### ASSIGNMENT
Without including any picture, transcribe the entries below word for word.

Collected data:
····················
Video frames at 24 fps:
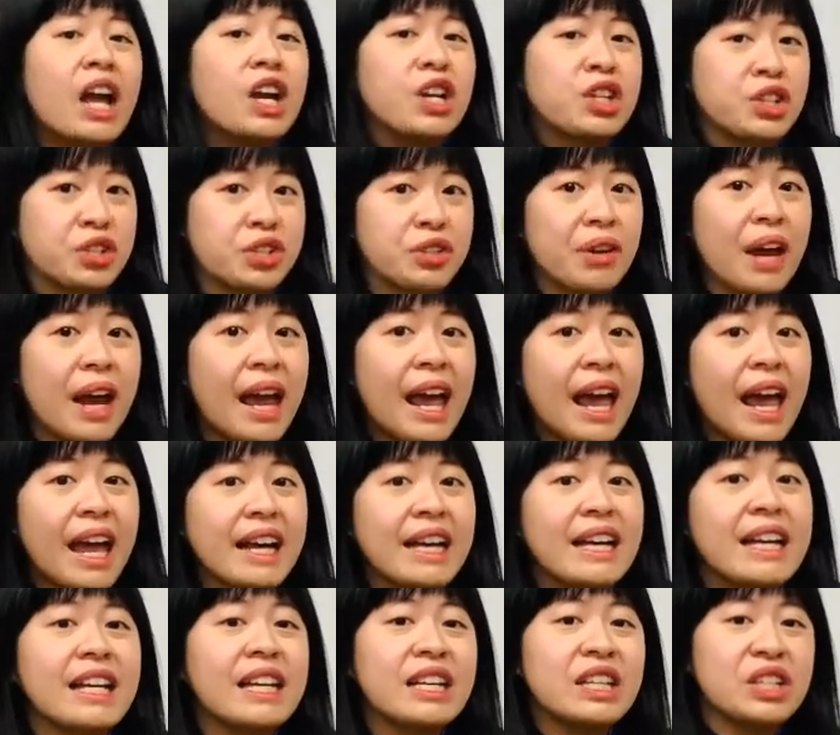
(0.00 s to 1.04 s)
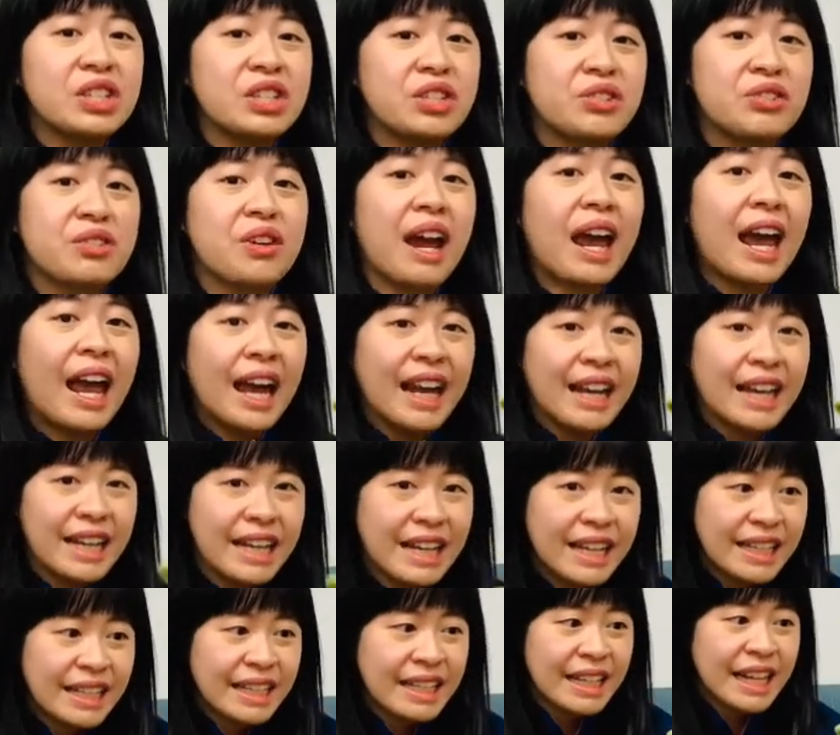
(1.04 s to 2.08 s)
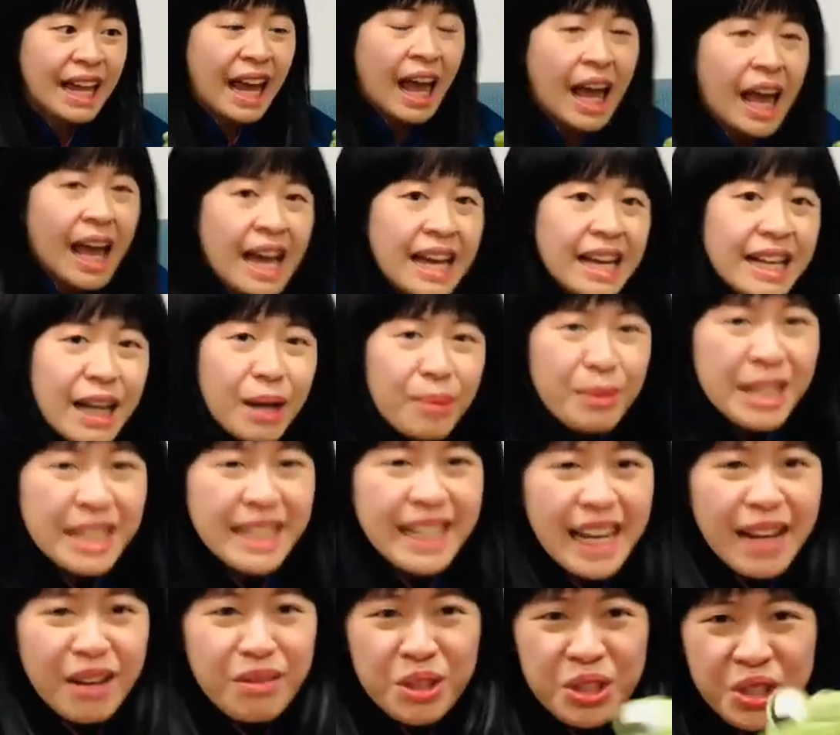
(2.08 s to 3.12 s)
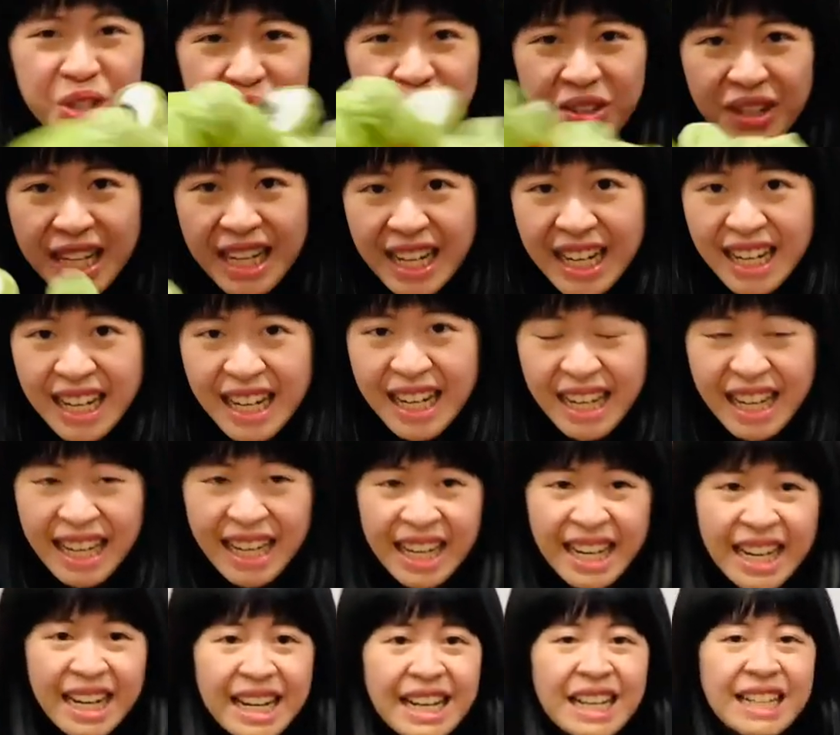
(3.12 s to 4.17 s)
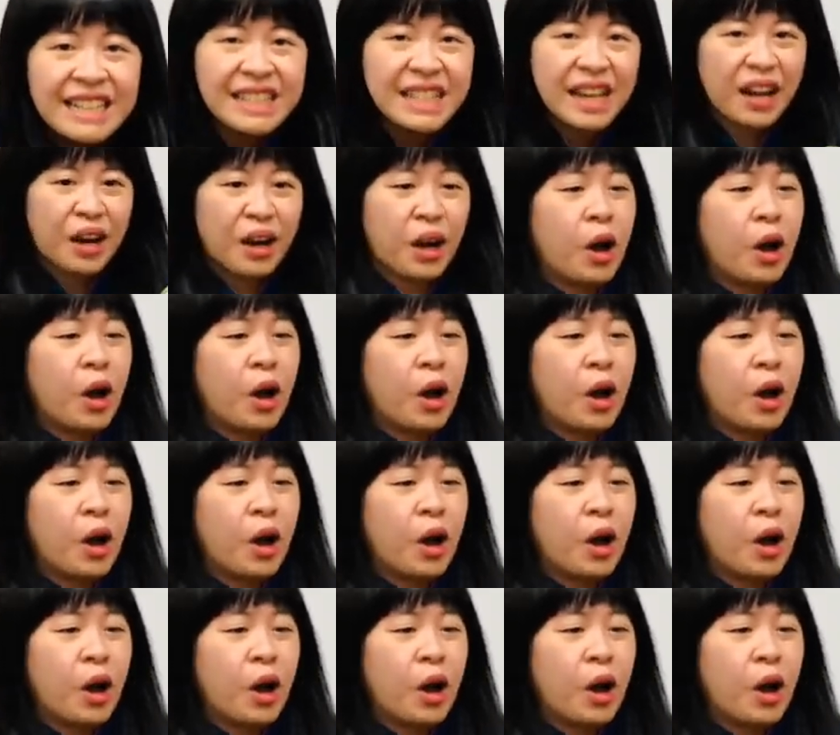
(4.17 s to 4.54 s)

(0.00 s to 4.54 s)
Dragon, dragon, coming down the street.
····················
### TASK ANSWER
Video frames at 24 fps:
(0.00 s to 1.04 s)
(1.04 s to 2.08 s)
(2.08 s to 3.12 s)
(3.12 s to 4.17 s)
(4.17 s to 4.54 s)

(0.00 s to 4.54 s)
Dragon, dragon, coming down the street.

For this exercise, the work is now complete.